A equipe encontrou que a característica o mais fortemente com carácter de previsão era os ventrículos dilatados do cérebro, que aumentaram a probabilidade para a dobra de Síndrome de Down 25, seguida tendo um pequeno ou osso ausente do nariz, uma artéria anormal às extremidades superiores, e um mais grosso do que o normal para trás do pescoço, que cada um aumentou a probabilidade 23-, 21-, e 19 dobram-se, respectivamente. Os outros resultados foram associados com os aumentos menores mas ainda significativos do risco se presente, variando de quatro vezes mais à dobra 11.

A ausência de características individuais reduziu o risco para Síndrome de Down por 6-54%, e a ausência combinada de todos os nove marcadores ecográficos reduziu o risco mais do que sete vezes.

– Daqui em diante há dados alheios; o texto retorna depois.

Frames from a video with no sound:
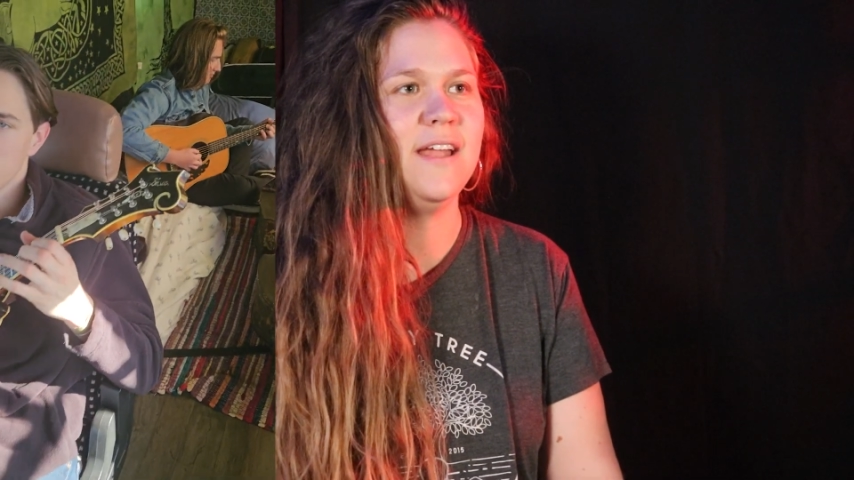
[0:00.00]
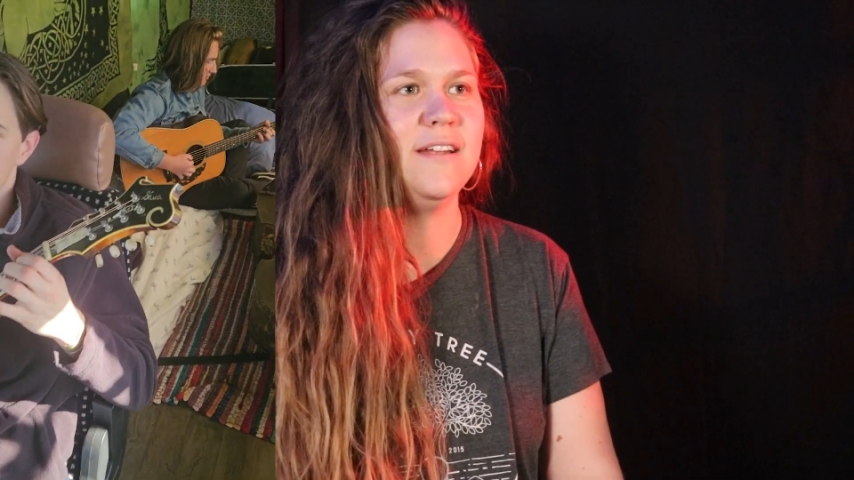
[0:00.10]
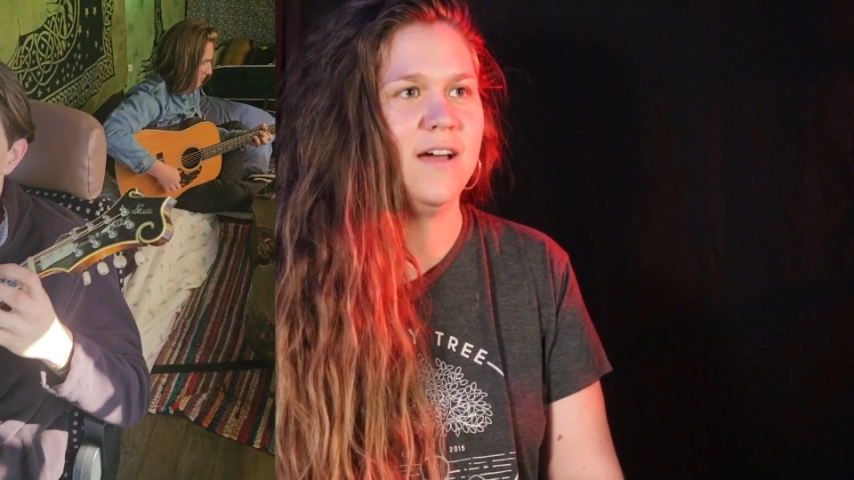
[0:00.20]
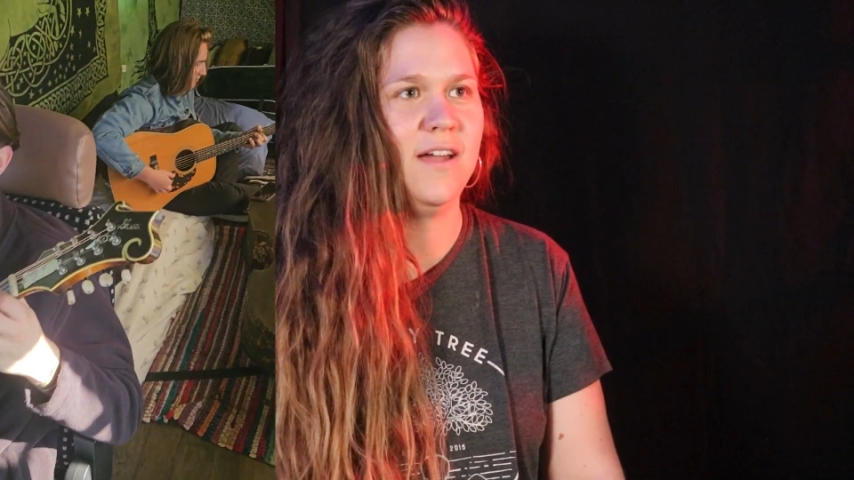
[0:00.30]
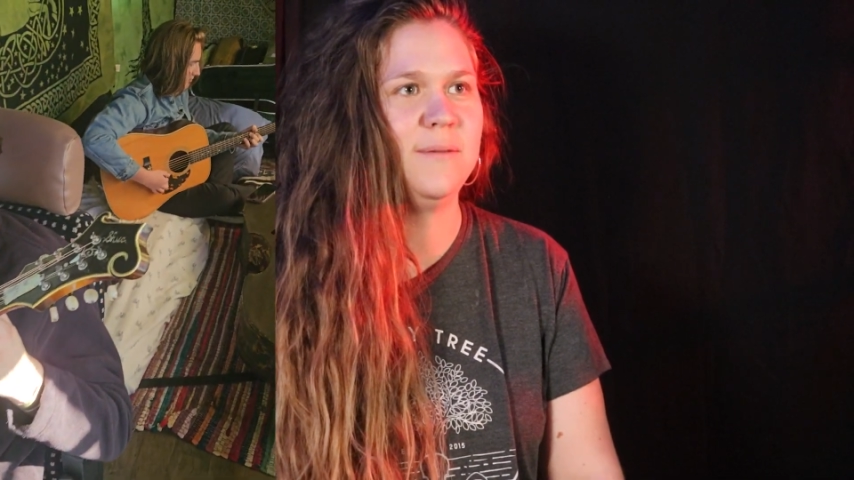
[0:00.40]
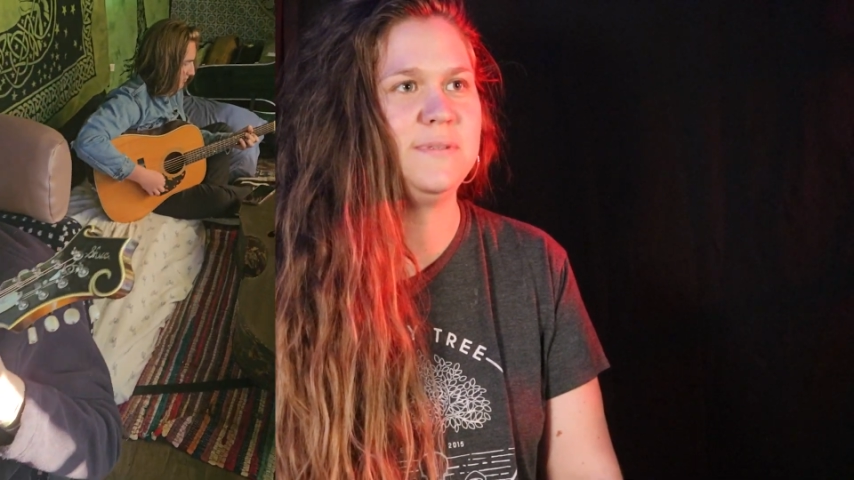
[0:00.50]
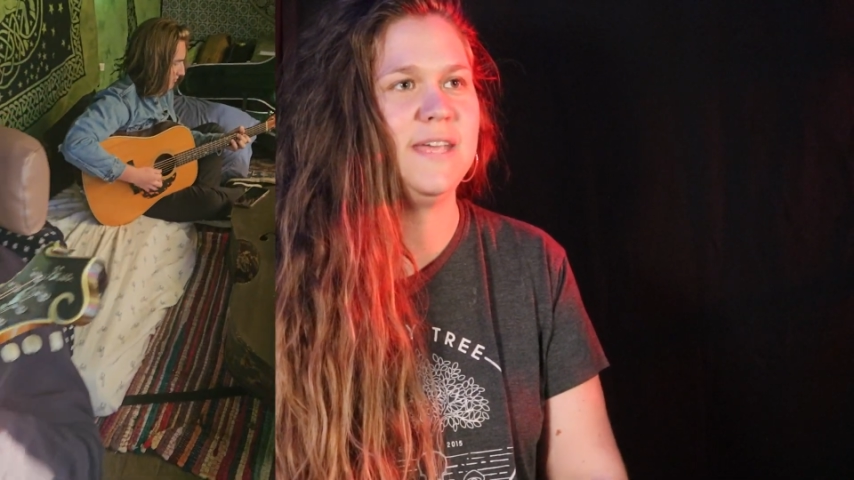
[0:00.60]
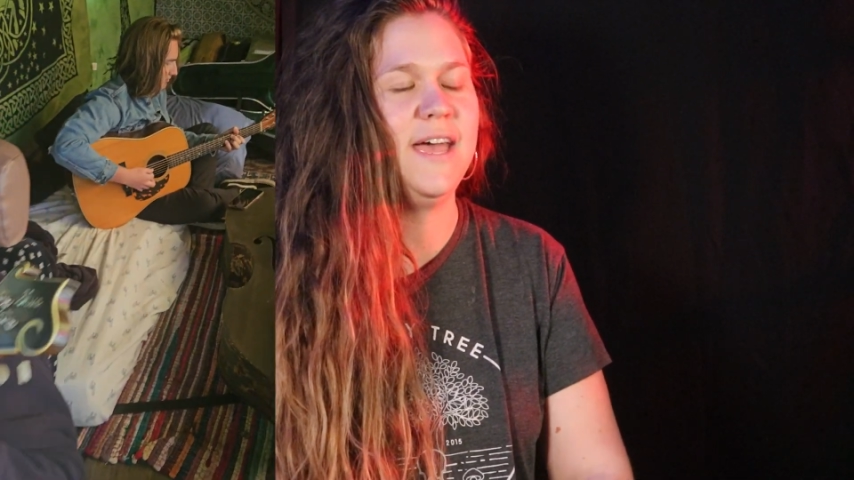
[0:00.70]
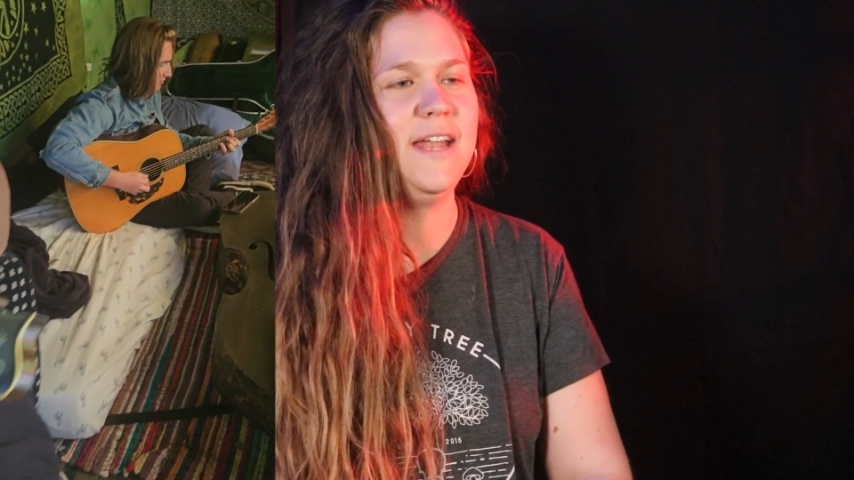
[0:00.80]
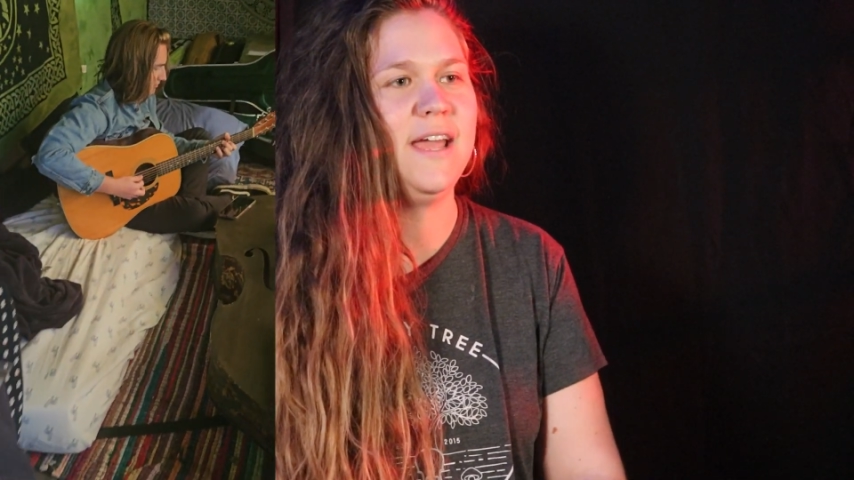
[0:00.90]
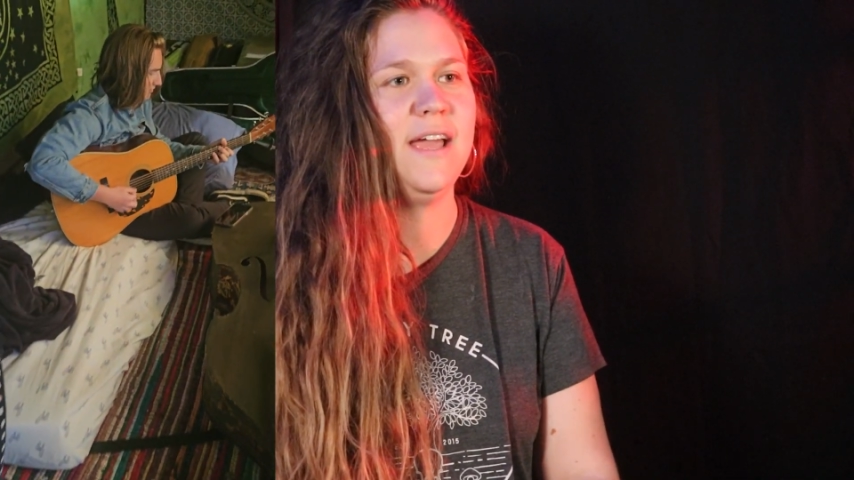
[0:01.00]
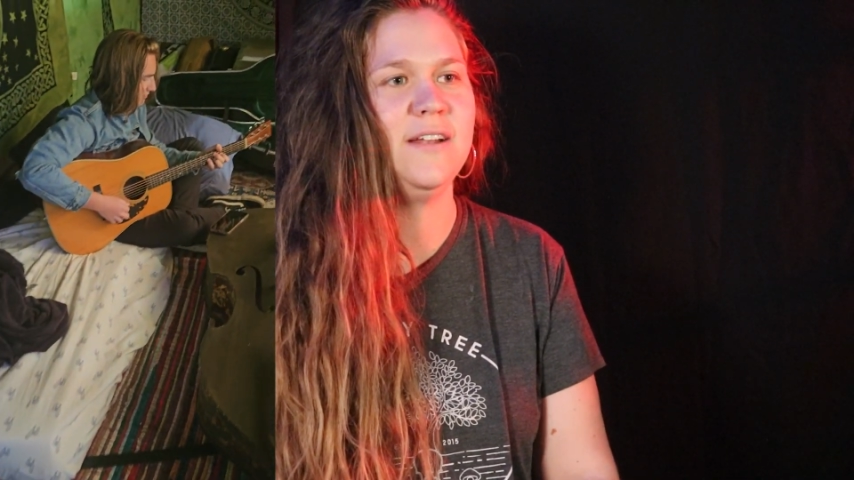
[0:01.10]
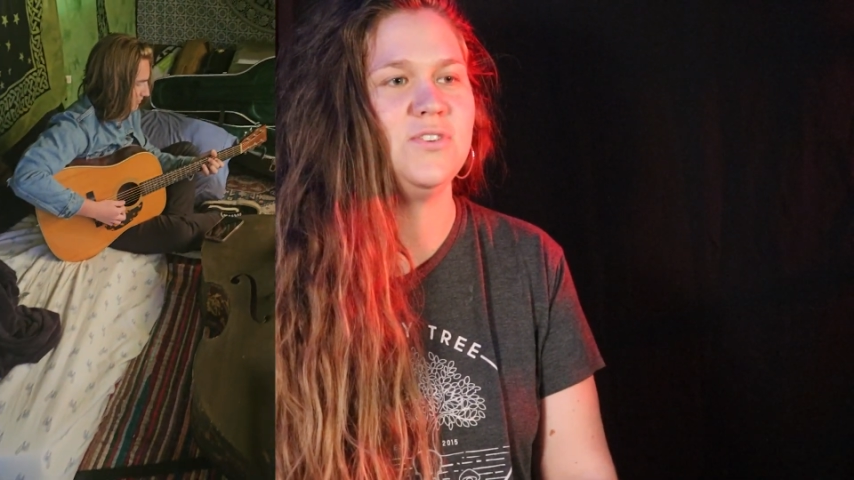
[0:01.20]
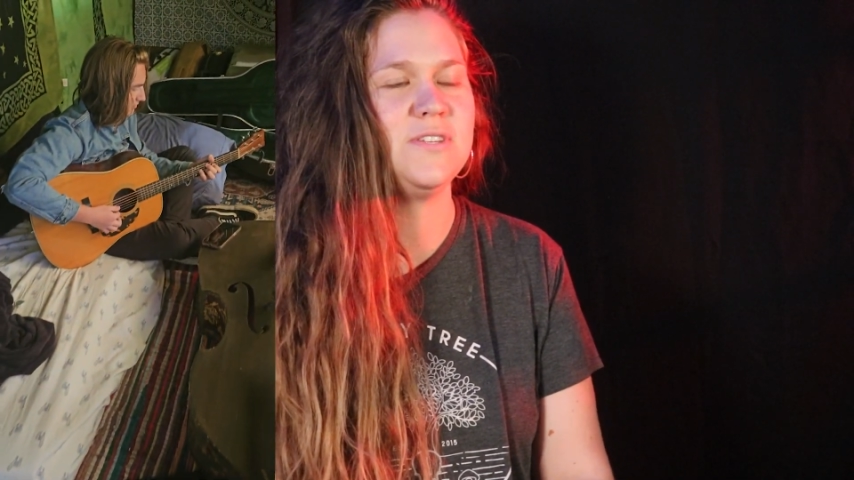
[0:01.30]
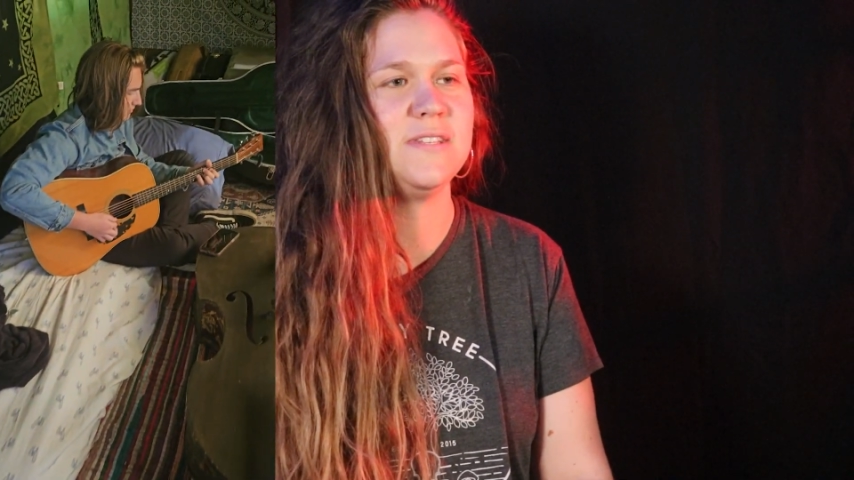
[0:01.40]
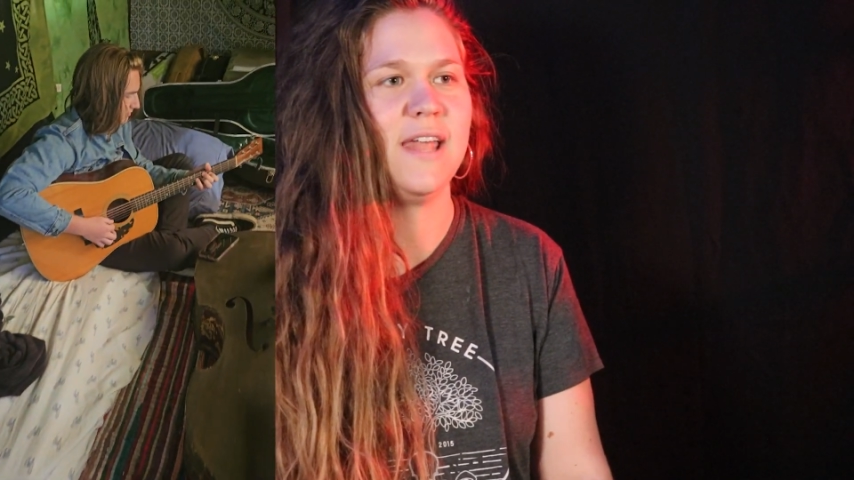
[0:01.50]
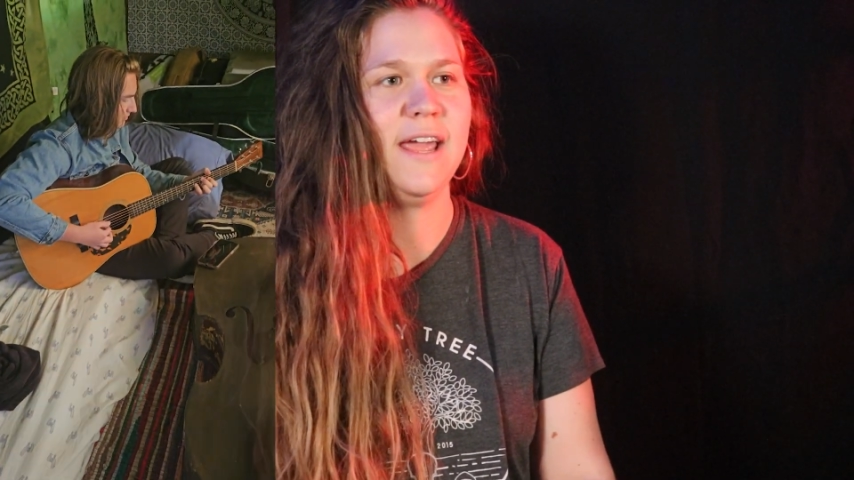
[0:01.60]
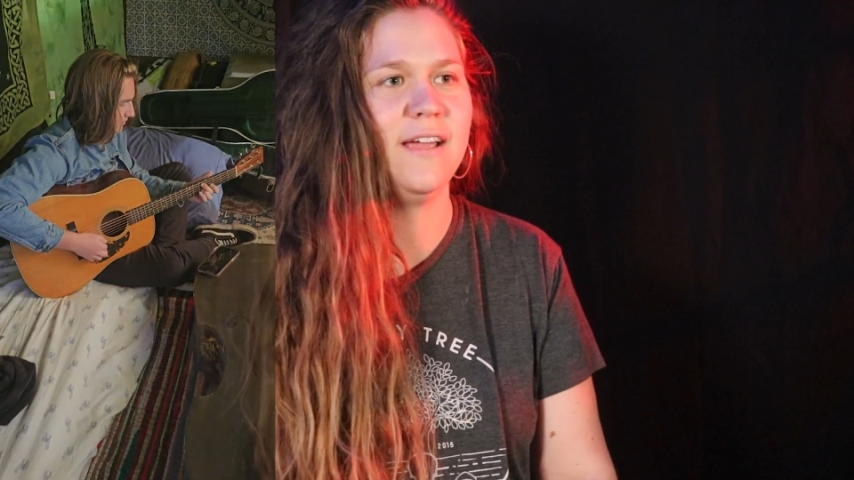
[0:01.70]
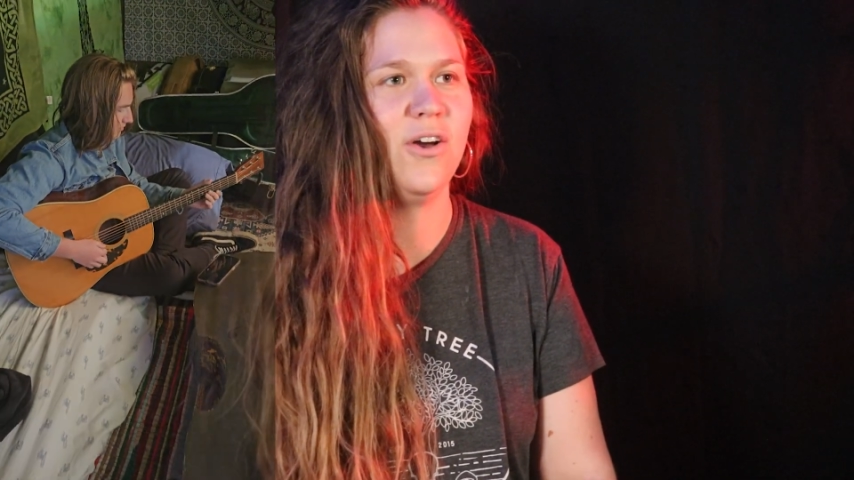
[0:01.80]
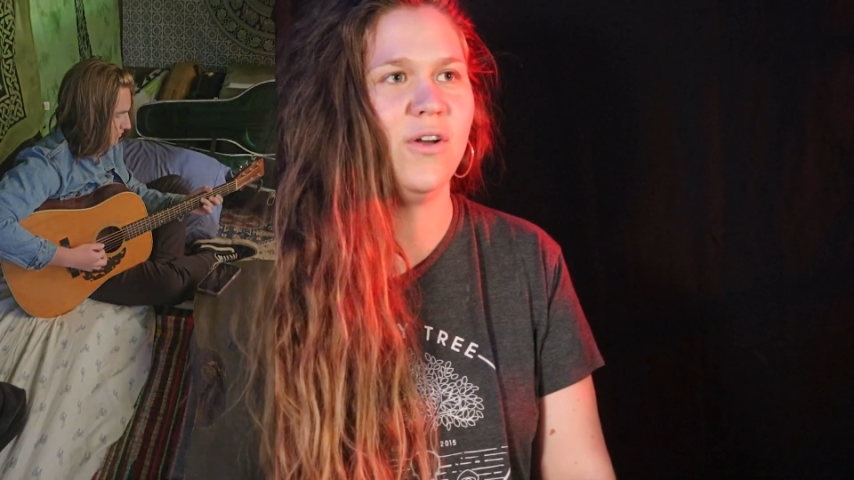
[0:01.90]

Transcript: and not upset and just like,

“Mais os estudos são necessários estabelecer escalas de referência para cada marcador biométrico e calcular o efeito da idade gestacional no desempenho da selecção,” escreva os autores no ultra-som na obstetrícia e ginecologia, embora concedam que a primeiras selecção do trimestre e terminação difundidas de muitos feto com síndrome de down 21 podem fazer esta impossível.

“No ínterim os dados que elevaram desta méta-análisis e de sua interpretação poderiam formar a base para a prática clínica,” dizem, embora sublinhem a importância do treinamento apropriado do ultra-som para aqueles que realizam tais varreduras.